The Australian authorities are investigating whether the Serbian tennis player lied upon entering Australia when he assured that he had not visited a third country in the previous two weeks, which could lead to his visa being canceled again
- Reconstruction The tense questioning of Djokovic at Melbourne Customs: “I don’t understand why I can’t get in”
- Tennis Djokovic trains at the Australian Open venue after his legal victory
Djordje, brother of Novak Djokovic, He ended the family press conference on Monday in Belgrade when a journalist asked him about the tennis player’s movements the days after he tested positive for Covid-19.
– Is it true that it was positive on December 16?
– Yes, that’s all in the legal documents.
– Did you appear at a public event on December 17 while you were infected?
– The press conference is over.
Djokovic landed in Australia on Wednesday January 5 with a medical exemption to the vaccine because he had given positive in a PCR on December 16. That same day, he attended a ceremony in Belgrade where he received a stamp with his image. A day later, he was photographed at a ceremony with Serbian tennis juniors in which he was not wearing a mask. On the 18th, I participated in a photo shoot.
Serbian health regulations dictate that a person must isolate yourself at home for 14 days if infected. Following the law of his country, Djokovic, although according to his lawyers tested negative in a PCR on December 22, should have finished the quarantine on New Year’s Eve.
The first days of January, before catching a plane to Melbourne, the tennis player was training in Marbella. At the time, it was already rumored whether the Serbian champion could travel to participate in the Australian Open because he had not yet confirmed if he had been vaccinated. In addition, he had not been that week with the team that represented his country at the ATP Cup in Sydney.
Djokovic left his mansion in the luxury resort of Sierra Blanca and arrived in Melbourne with a medical exemption provided by the medical director of Tennis Australia and the state of Victoria. The soap opera that follows everyone knows him: arrested at the airport for landing without being vaccinated, locked in a hotel converted into a detention center for refugees, and released after a judge reversed the decision of the authorities border authorities to cancel the tennis player’s visa because the agents did not grant him procedural fairness by not giving him enough time to speak with his attorneys and demonstrate that he had a valid exemption.
This Tuesday morning, Australia woke up in suspense in case the Minister of Immigration, Alex Hawke, he executed his exceptional power to cancel the tennis player’s visa again or gave the Serbian the final victory in his match against the Australian Government, allowing him to participate in the Open. For now there is no news on Hawke’s decision. But various Australian outlets, such as The Age, I know they pick up a new investigation by the authorities because Djokovic would have lied on his entry forms to the country.
The tennis player declared that he had not left his residence in Belgrade for the 14 days prior to his arrival in Australia on January 5. Check that box in the protocol question that appears on all entry forms to the Pacific country. The problem is that It was not true because the Serbian was in training in Marbella before leaving for Melbourne.

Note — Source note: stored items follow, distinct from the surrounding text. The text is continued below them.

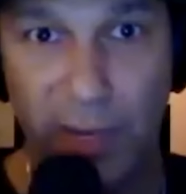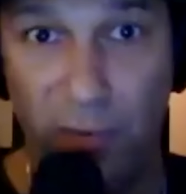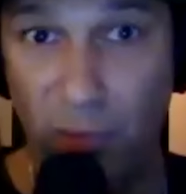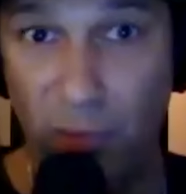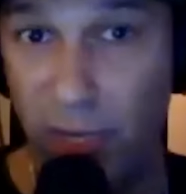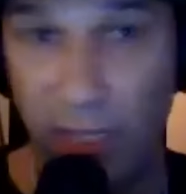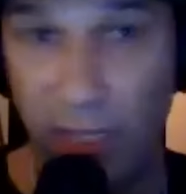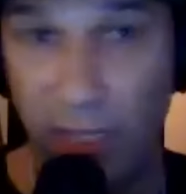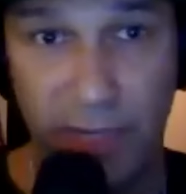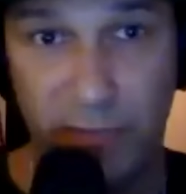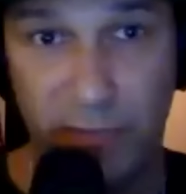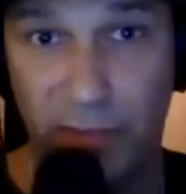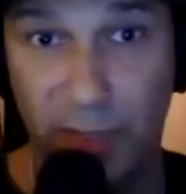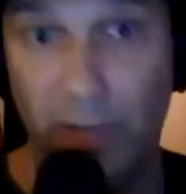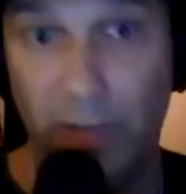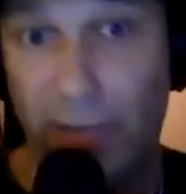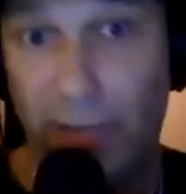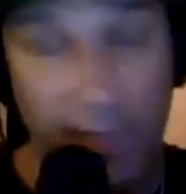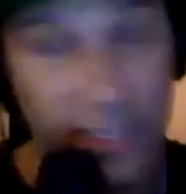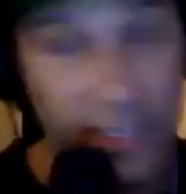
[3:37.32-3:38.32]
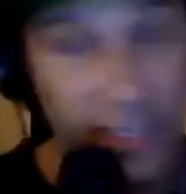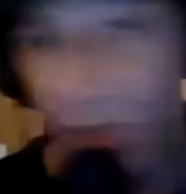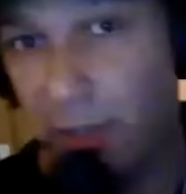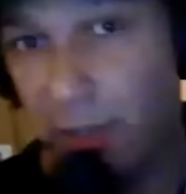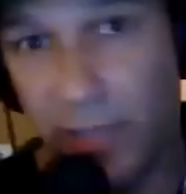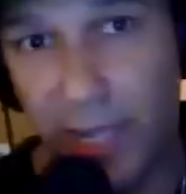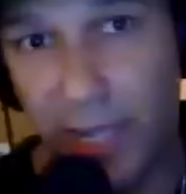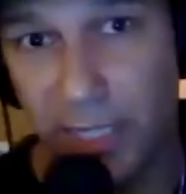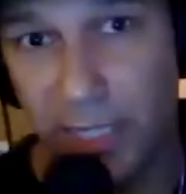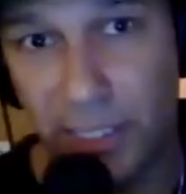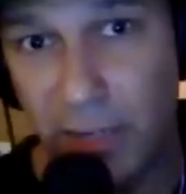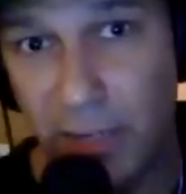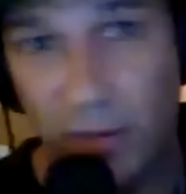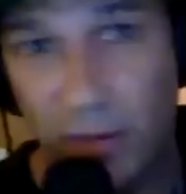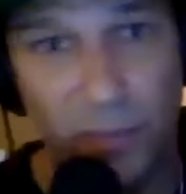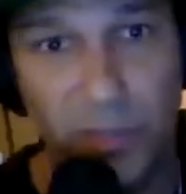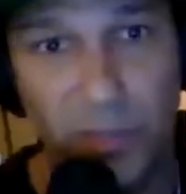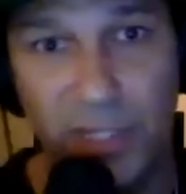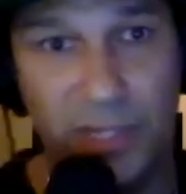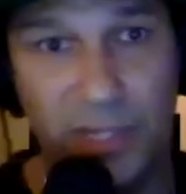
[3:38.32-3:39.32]
it really, like that song Like a
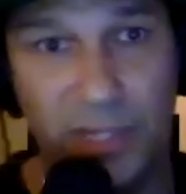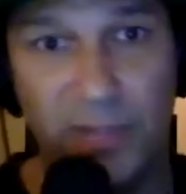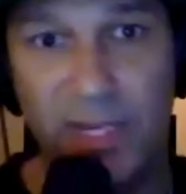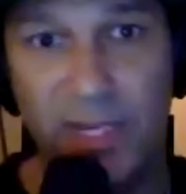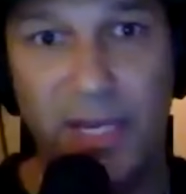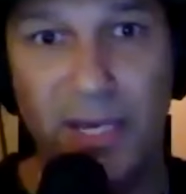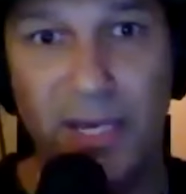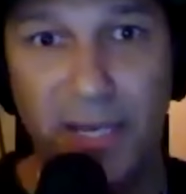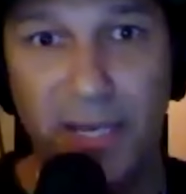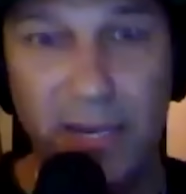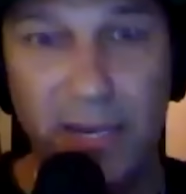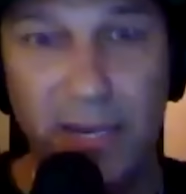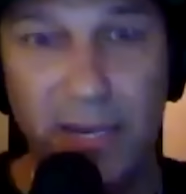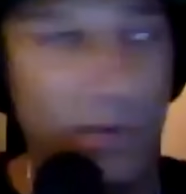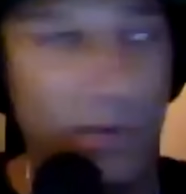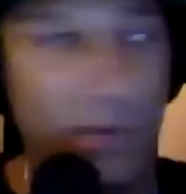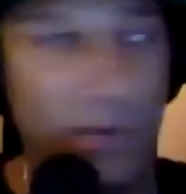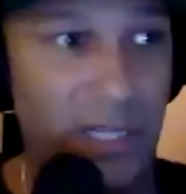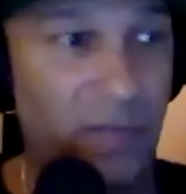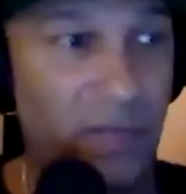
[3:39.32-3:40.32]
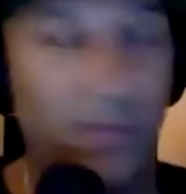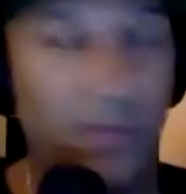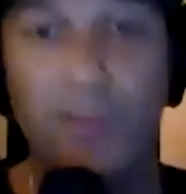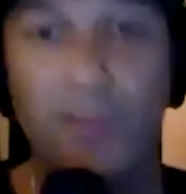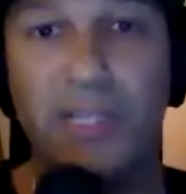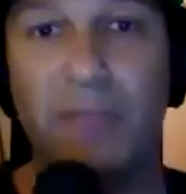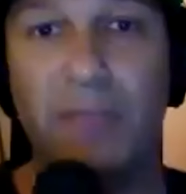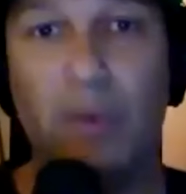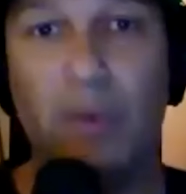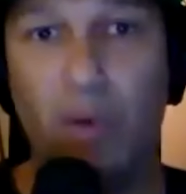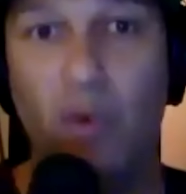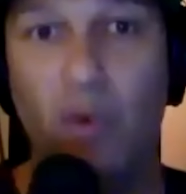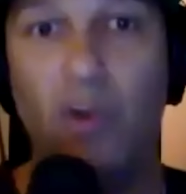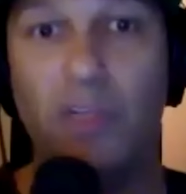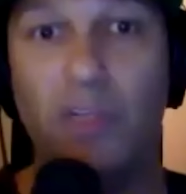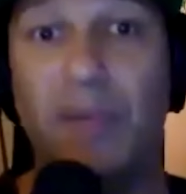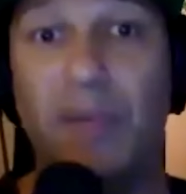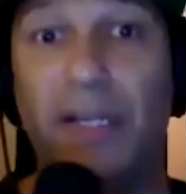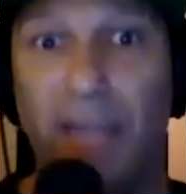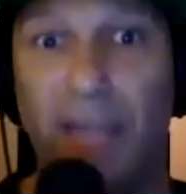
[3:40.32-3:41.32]
Stone was... You know, it's a few simple
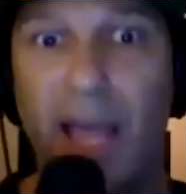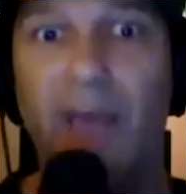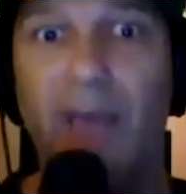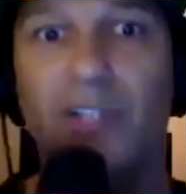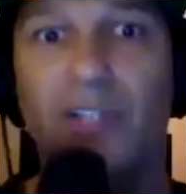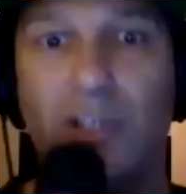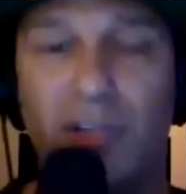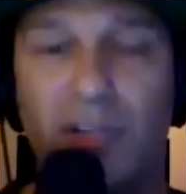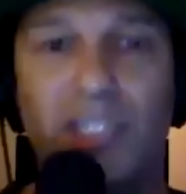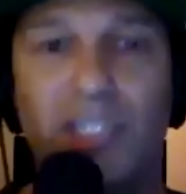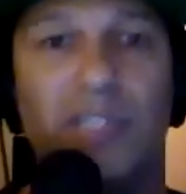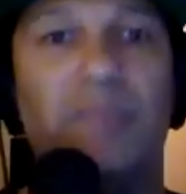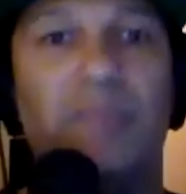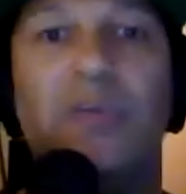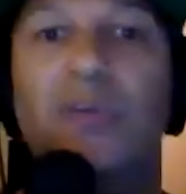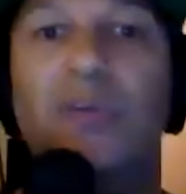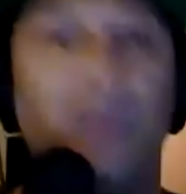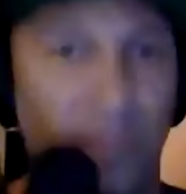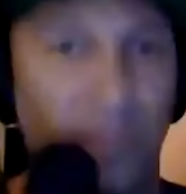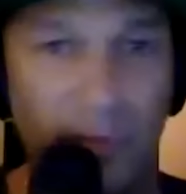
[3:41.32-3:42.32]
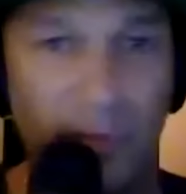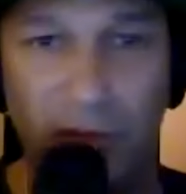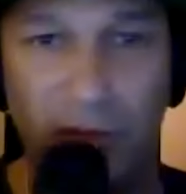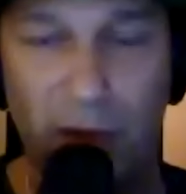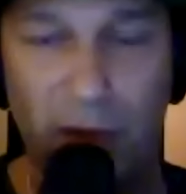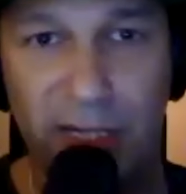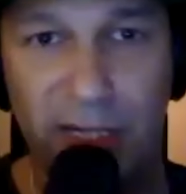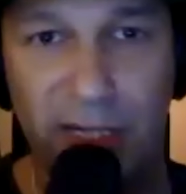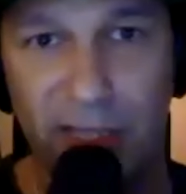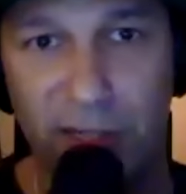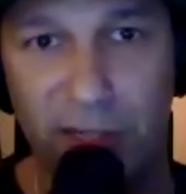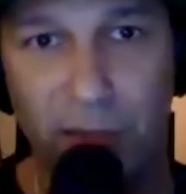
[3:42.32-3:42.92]
chords, but allows Chris's beautiful voice to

Although the tennis player, during his interrogation with the airport agents, said that it had been Tennis Australia, the governing body of the sport in the country, who had completed his travel declaration. A mistake in filling in a paper that state officials can now grasp to turn the tennis player’s victory around after the verdict in his favor on Monday.

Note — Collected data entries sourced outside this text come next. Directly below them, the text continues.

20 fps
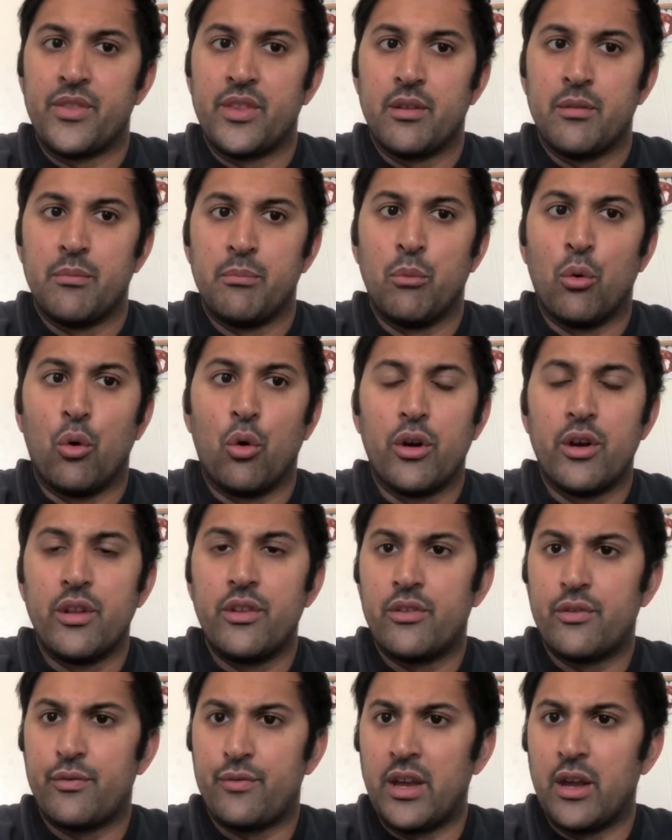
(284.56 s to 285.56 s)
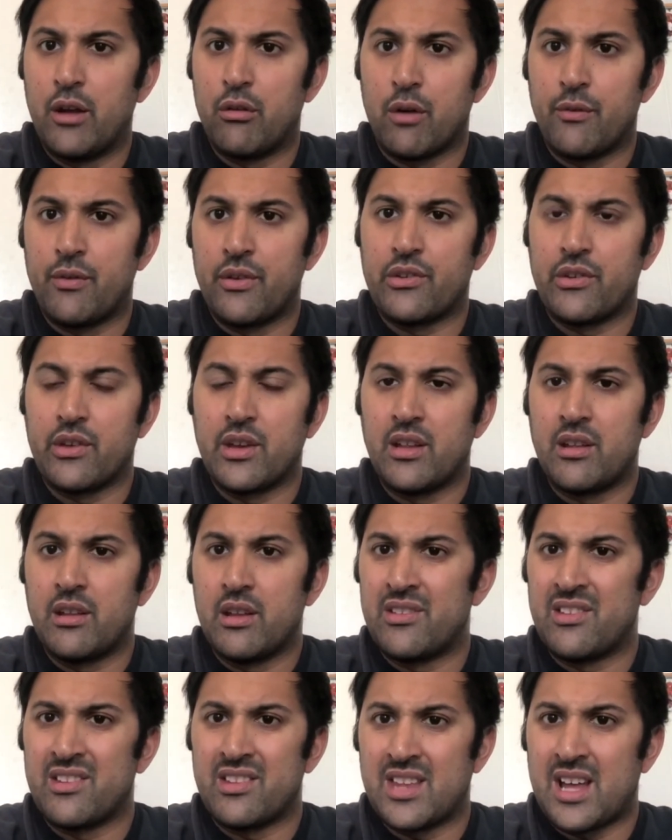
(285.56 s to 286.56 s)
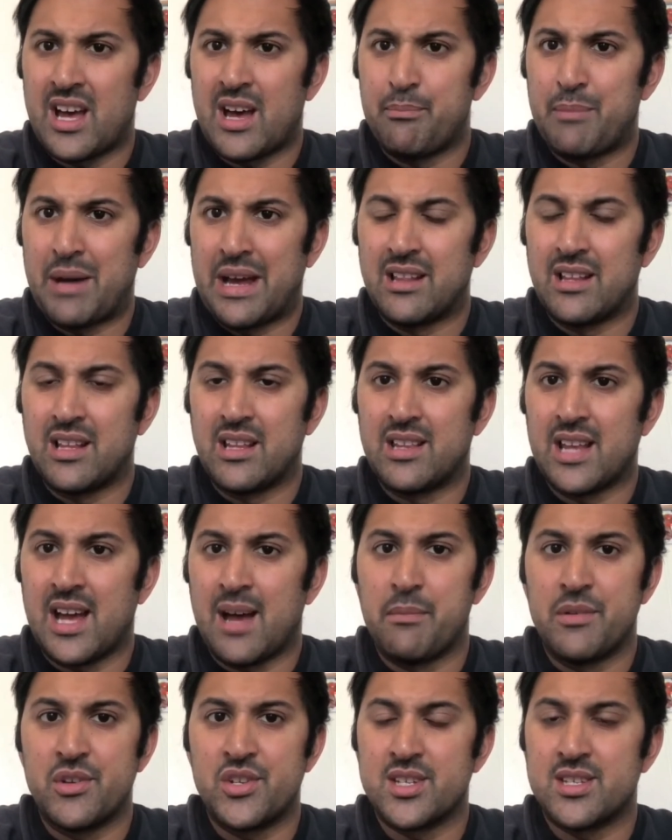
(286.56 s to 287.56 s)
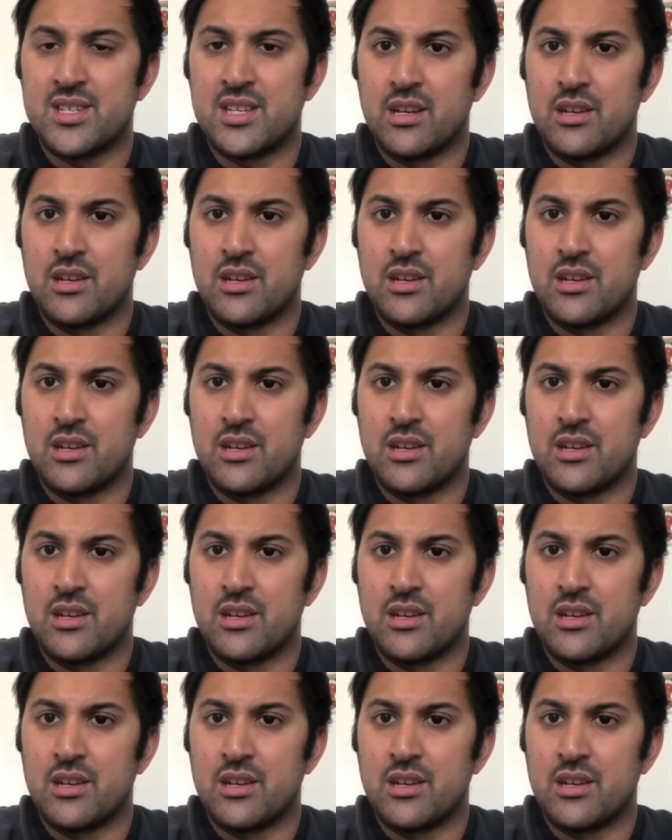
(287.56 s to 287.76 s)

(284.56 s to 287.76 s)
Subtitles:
Morgan's finger obviously isn't that badly damaged, is it?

“All travelers arriving in Australia are asked if they have traveled or will travel in the 14 days prior to their flight to Australia. They are also warned that giving false or misleading information is a serious offense, and may be subject to a civil sanction, with the maximum penalty of 12 months in prison “, details the newspaper The Age.
The Djokovic case, after being released and posting a photo on Twitter training at a Melbourne track (“I am pleased and grateful that the judge revoked the cancellation of my visa. Despite everything that has happened, I want to stay and try to compete, “he wrote), he continued with a call between the Serbian Prime Minister, Ana Brnabic, with her Australian counterpart, Scott Morrison, whom many in his country remember his famous words defending the cancellation of the tennis player’s visa: “Rules are rules, and no one is above them, especially when it comes to our borders. “
Djokovic, despite not being vaccinated as the rules dictate, crossed borders and now contest the Australian Open unless the Minister of Immigration says otherwise.
The Serbian premier telephoned Morrison to ask him, according to Serbian media, that Djokovic be treated “fairly and that all his rights be respected.” Morrison, to calm the open diplomatic crisis with Serbia in recent days, agreed to Brnabic’s request, adding that both governments will remain in direct contact these days.